JATS (Journal Article Tag Suite) is a technical standard, an initiative that defines an XML format for describing structure, semantics, and metadata for scientific digital content.
It provides a set of elements and XML attributes for describing graphic and text of journal articles content.
JATS is a technical standard based on the National Information Standards Organization (NISO) ; its current version is the Z39.96 2012 (NISO JATS 1.0).
Where does JATS appear?
- 60’s: National Library of Medicine of the United States (NLM) created a database of citation of medical journals known as MEDLINE.
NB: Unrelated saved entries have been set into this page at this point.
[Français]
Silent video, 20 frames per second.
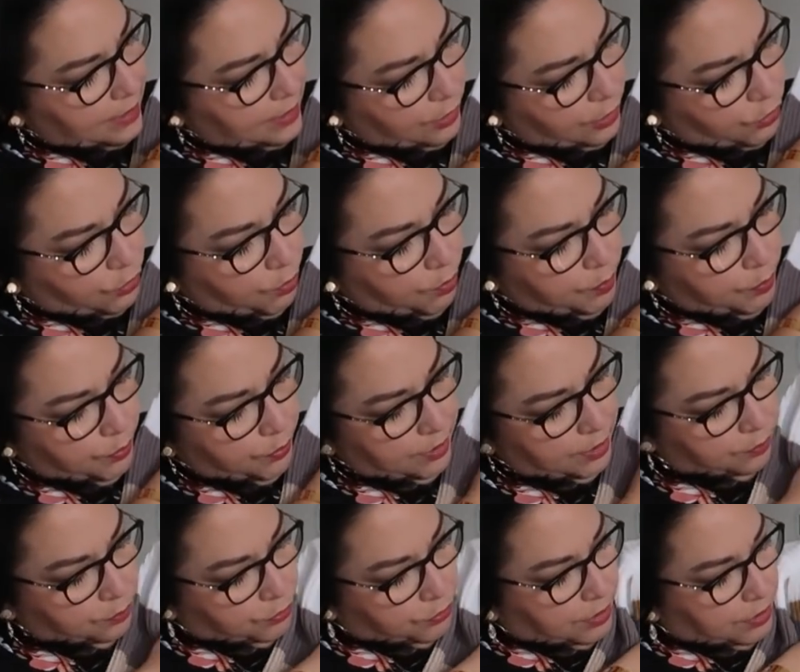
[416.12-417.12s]
et taupe
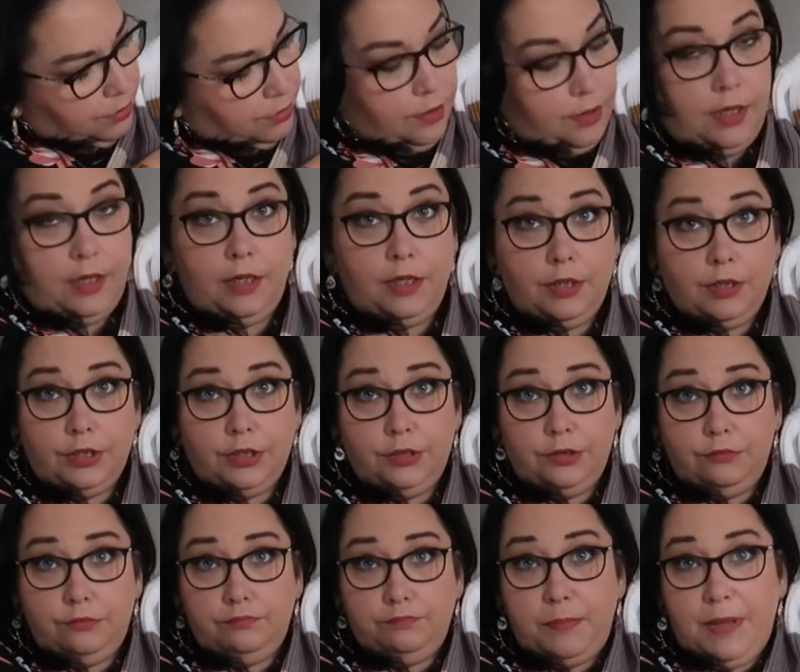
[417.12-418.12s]
et puis un
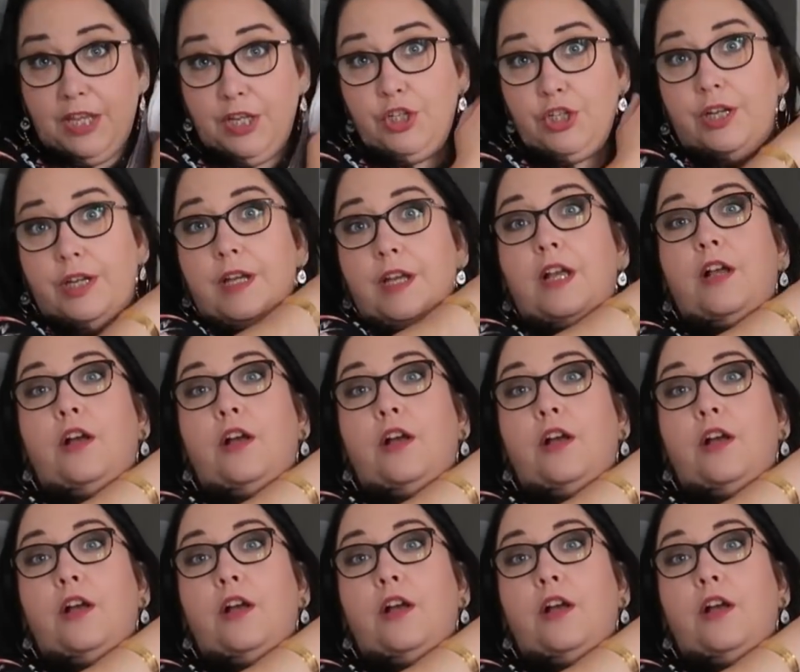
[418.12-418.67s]
beige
- 1996: PubMed was created, a search engine of free access to MEDLINE.
- 2000: PubMed Central (PMC) appeared, a digital repository developed by the National Center for Biotechnological Information (NCBI), which stores full-text academic articles of biomedic and of biological sciences journals of the NLM.
- 2003 – 2008: NLM integrates 3 versions of the NLM DTD standard, from the version v1.0 to the v3.0.
- 2012: NISO (National Information Standards Organization) integrates JATS v1.0 as the adaptation of NLM DTD v3.1, becoming the XML standard for tagging articles of journals of academic publications.
Structure of a JATS file
Front. It has the article’s metadata (article’s title, journal in which it is published, date, type of publication, copyright,etc.). It is the bibliographic information of the article and the journal in which it is published.
Body. It is the main textual and graphic content of the article. It consists of paragraphs and sections that can include figures, charts,quotes, etc.
Back. le falta el color en el original. It has information that helps the main text, such as the glossary, appendix, and a bibliographic reference list.